Repeat each line of the material exactly.
(Beginning of Provided information)
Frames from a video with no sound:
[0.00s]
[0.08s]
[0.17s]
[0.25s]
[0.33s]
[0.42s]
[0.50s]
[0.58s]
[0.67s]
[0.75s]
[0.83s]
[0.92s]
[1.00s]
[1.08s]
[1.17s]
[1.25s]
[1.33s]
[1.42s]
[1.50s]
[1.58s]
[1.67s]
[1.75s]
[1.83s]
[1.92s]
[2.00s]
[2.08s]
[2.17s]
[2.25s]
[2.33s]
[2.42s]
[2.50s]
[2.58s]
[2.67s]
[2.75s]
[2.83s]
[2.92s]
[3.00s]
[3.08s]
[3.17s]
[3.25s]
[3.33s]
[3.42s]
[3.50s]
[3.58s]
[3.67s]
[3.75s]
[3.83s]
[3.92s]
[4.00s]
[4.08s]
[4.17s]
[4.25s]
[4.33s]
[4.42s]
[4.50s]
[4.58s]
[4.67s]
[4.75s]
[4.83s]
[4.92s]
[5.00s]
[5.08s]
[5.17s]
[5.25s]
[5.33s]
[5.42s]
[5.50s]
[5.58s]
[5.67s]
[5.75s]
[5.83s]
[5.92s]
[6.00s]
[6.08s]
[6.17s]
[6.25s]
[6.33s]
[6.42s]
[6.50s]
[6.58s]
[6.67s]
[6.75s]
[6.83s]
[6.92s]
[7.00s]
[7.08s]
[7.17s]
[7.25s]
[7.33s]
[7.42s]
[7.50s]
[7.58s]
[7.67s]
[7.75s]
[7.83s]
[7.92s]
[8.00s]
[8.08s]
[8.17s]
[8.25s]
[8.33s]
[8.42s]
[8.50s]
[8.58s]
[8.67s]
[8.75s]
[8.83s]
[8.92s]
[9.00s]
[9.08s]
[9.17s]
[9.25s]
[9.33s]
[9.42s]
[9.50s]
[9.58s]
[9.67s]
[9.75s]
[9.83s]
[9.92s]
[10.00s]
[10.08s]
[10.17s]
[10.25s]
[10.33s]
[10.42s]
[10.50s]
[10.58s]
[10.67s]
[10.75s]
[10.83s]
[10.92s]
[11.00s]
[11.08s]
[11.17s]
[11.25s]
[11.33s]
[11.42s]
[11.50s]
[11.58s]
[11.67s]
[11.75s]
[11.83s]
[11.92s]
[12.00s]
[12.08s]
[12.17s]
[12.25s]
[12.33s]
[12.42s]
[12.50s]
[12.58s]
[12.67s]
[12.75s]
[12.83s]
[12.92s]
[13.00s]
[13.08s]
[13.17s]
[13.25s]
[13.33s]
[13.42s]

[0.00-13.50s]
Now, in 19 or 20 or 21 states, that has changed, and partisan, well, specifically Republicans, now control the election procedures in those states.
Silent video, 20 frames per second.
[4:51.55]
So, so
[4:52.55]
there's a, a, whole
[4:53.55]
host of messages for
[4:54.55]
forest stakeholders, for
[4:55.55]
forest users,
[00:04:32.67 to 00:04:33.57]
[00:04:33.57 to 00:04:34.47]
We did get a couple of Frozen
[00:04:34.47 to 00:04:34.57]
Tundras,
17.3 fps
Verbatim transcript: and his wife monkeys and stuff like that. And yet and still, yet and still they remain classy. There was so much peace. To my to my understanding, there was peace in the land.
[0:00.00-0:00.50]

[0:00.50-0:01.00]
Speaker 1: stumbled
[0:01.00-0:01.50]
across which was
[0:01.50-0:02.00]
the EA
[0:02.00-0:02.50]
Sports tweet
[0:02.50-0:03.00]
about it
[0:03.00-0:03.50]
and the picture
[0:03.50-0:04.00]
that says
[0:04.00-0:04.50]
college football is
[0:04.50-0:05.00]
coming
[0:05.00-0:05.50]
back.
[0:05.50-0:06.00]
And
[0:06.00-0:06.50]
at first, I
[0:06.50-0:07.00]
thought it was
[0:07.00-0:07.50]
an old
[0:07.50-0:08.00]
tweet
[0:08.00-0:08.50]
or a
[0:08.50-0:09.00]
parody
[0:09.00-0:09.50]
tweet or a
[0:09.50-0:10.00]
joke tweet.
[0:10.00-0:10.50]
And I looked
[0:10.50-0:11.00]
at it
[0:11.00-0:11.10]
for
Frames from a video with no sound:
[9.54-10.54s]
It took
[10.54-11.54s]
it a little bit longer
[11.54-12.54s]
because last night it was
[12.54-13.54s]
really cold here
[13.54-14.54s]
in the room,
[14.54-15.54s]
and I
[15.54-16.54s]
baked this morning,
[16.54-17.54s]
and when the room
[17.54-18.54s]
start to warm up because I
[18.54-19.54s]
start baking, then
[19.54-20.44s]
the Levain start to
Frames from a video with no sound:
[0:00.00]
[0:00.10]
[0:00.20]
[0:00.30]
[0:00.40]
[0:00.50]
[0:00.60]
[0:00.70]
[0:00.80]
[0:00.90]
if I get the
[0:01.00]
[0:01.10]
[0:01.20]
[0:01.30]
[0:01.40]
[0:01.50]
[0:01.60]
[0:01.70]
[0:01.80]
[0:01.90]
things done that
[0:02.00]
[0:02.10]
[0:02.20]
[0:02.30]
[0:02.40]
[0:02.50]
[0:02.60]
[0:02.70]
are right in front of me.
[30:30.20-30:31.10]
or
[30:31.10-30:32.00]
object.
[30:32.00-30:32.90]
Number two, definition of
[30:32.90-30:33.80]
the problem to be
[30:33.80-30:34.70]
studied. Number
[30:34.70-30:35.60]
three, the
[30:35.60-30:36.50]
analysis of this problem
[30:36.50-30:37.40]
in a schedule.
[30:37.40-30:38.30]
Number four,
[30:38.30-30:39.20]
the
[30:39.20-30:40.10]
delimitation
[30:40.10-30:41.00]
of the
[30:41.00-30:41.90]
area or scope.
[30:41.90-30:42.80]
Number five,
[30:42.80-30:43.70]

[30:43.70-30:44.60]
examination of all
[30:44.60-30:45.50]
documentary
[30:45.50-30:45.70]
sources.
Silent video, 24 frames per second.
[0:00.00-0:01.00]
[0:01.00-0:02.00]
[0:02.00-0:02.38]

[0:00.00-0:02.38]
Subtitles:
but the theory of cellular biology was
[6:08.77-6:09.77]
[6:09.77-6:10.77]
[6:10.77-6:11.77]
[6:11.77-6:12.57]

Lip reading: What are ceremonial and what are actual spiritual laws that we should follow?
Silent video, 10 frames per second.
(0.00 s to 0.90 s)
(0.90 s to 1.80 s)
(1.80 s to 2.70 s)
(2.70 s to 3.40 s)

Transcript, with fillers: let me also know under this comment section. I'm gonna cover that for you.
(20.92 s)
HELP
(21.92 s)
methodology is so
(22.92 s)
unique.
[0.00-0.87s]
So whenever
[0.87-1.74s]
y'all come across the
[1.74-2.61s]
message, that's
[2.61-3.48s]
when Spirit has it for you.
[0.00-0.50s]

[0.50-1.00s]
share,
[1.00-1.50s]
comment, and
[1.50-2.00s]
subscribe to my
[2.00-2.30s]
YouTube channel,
(End of Provided information)
Written response ->
Frames from a video with no sound:
[0.00s]
[0.08s]
[0.17s]
[0.25s]
[0.33s]
[0.42s]
[0.50s]
[0.58s]
[0.67s]
[0.75s]
[0.83s]
[0.92s]
[1.00s]
[1.08s]
[1.17s]
[1.25s]
[1.33s]
[1.42s]
[1.50s]
[1.58s]
[1.67s]
[1.75s]
[1.83s]
[1.92s]
[2.00s]
[2.08s]
[2.17s]
[2.25s]
[2.33s]
[2.42s]
[2.50s]
[2.58s]
[2.67s]
[2.75s]
[2.83s]
[2.92s]
[3.00s]
[3.08s]
[3.17s]
[3.25s]
[3.33s]
[3.42s]
[3.50s]
[3.58s]
[3.67s]
[3.75s]
[3.83s]
[3.92s]
[4.00s]
[4.08s]
[4.17s]
[4.25s]
[4.33s]
[4.42s]
[4.50s]
[4.58s]
[4.67s]
[4.75s]
[4.83s]
[4.92s]
[5.00s]
[5.08s]
[5.17s]
[5.25s]
[5.33s]
[5.42s]
[5.50s]
[5.58s]
[5.67s]
[5.75s]
[5.83s]
[5.92s]
[6.00s]
[6.08s]
[6.17s]
[6.25s]
[6.33s]
[6.42s]
[6.50s]
[6.58s]
[6.67s]
[6.75s]
[6.83s]
[6.92s]
[7.00s]
[7.08s]
[7.17s]
[7.25s]
[7.33s]
[7.42s]
[7.50s]
[7.58s]
[7.67s]
[7.75s]
[7.83s]
[7.92s]
[8.00s]
[8.08s]
[8.17s]
[8.25s]
[8.33s]
[8.42s]
[8.50s]
[8.58s]
[8.67s]
[8.75s]
[8.83s]
[8.92s]
[9.00s]
[9.08s]
[9.17s]
[9.25s]
[9.33s]
[9.42s]
[9.50s]
[9.58s]
[9.67s]
[9.75s]
[9.83s]
[9.92s]
[10.00s]
[10.08s]
[10.17s]
[10.25s]
[10.33s]
[10.42s]
[10.50s]
[10.58s]
[10.67s]
[10.75s]
[10.83s]
[10.92s]
[11.00s]
[11.08s]
[11.17s]
[11.25s]
[11.33s]
[11.42s]
[11.50s]
[11.58s]
[11.67s]
[11.75s]
[11.83s]
[11.92s]
[12.00s]
[12.08s]
[12.17s]
[12.25s]
[12.33s]
[12.42s]
[12.50s]
[12.58s]
[12.67s]
[12.75s]
[12.83s]
[12.92s]
[13.00s]
[13.08s]
[13.17s]
[13.25s]
[13.33s]
[13.42s]

[0.00-13.50s]
Now, in 19 or 20 or 21 states, that has changed, and partisan, well, specifically Republicans, now control the election procedures in those states.
Silent video, 20 frames per second.
[4:51.55]
So, so
[4:52.55]
there's a, a, whole
[4:53.55]
host of messages for
[4:54.55]
forest stakeholders, for
[4:55.55]
forest users,
[00:04:32.67 to 00:04:33.57]
[00:04:33.57 to 00:04:34.47]
We did get a couple of Frozen
[00:04:34.47 to 00:04:34.57]
Tundras,
17.3 fps
Verbatim transcript: and his wife monkeys and stuff like that. And yet and still, yet and still they remain classy. There was so much peace. To my to my understanding, there was peace in the land.
[0:00.00-0:00.50]

[0:00.50-0:01.00]
Speaker 1: stumbled
[0:01.00-0:01.50]
across which was
[0:01.50-0:02.00]
the EA
[0:02.00-0:02.50]
Sports tweet
[0:02.50-0:03.00]
about it
[0:03.00-0:03.50]
and the picture
[0:03.50-0:04.00]
that says
[0:04.00-0:04.50]
college football is
[0:04.50-0:05.00]
coming
[0:05.00-0:05.50]
back.
[0:05.50-0:06.00]
And
[0:06.00-0:06.50]
at first, I
[0:06.50-0:07.00]
thought it was
[0:07.00-0:07.50]
an old
[0:07.50-0:08.00]
tweet
[0:08.00-0:08.50]
or a
[0:08.50-0:09.00]
parody
[0:09.00-0:09.50]
tweet or a
[0:09.50-0:10.00]
joke tweet.
[0:10.00-0:10.50]
And I looked
[0:10.50-0:11.00]
at it
[0:11.00-0:11.10]
for
Frames from a video with no sound:
[9.54-10.54s]
It took
[10.54-11.54s]
it a little bit longer
[11.54-12.54s]
because last night it was
[12.54-13.54s]
really cold here
[13.54-14.54s]
in the room,
[14.54-15.54s]
and I
[15.54-16.54s]
baked this morning,
[16.54-17.54s]
and when the room
[17.54-18.54s]
start to warm up because I
[18.54-19.54s]
start baking, then
[19.54-20.44s]
the Levain start to
Frames from a video with no sound:
[0:00.00]
[0:00.10]
[0:00.20]
[0:00.30]
[0:00.40]
[0:00.50]
[0:00.60]
[0:00.70]
[0:00.80]
[0:00.90]
if I get the
[0:01.00]
[0:01.10]
[0:01.20]
[0:01.30]
[0:01.40]
[0:01.50]
[0:01.60]
[0:01.70]
[0:01.80]
[0:01.90]
things done that
[0:02.00]
[0:02.10]
[0:02.20]
[0:02.30]
[0:02.40]
[0:02.50]
[0:02.60]
[0:02.70]
are right in front of me.
[30:30.20-30:31.10]
or
[30:31.10-30:32.00]
object.
[30:32.00-30:32.90]
Number two, definition of
[30:32.90-30:33.80]
the problem to be
[30:33.80-30:34.70]
studied. Number
[30:34.70-30:35.60]
three, the
[30:35.60-30:36.50]
analysis of this problem
[30:36.50-30:37.40]
in a schedule.
[30:37.40-30:38.30]
Number four,
[30:38.30-30:39.20]
the
[30:39.20-30:40.10]
delimitation
[30:40.10-30:41.00]
of the
[30:41.00-30:41.90]
area or scope.
[30:41.90-30:42.80]
Number five,
[30:42.80-30:43.70]

[30:43.70-30:44.60]
examination of all
[30:44.60-30:45.50]
documentary
[30:45.50-30:45.70]
sources.
Silent video, 24 frames per second.
[0:00.00-0:01.00]
[0:01.00-0:02.00]
[0:02.00-0:02.38]

[0:00.00-0:02.38]
Subtitles:
but the theory of cellular biology was
[6:08.77-6:09.77]
[6:09.77-6:10.77]
[6:10.77-6:11.77]
[6:11.77-6:12.57]

Lip reading: What are ceremonial and what are actual spiritual laws that we should follow?
Silent video, 10 frames per second.
(0.00 s to 0.90 s)
(0.90 s to 1.80 s)
(1.80 s to 2.70 s)
(2.70 s to 3.40 s)

Transcript, with fillers: let me also know under this comment section. I'm gonna cover that for you.
(20.92 s)
HELP
(21.92 s)
methodology is so
(22.92 s)
unique.
[0.00-0.87s]
So whenever
[0.87-1.74s]
y'all come across the
[1.74-2.61s]
message, that's
[2.61-3.48s]
when Spirit has it for you.
[0.00-0.50s]

[0.50-1.00s]
share,
[1.00-1.50s]
comment, and
[1.50-2.00s]
subscribe to my
[2.00-2.30s]
YouTube channel,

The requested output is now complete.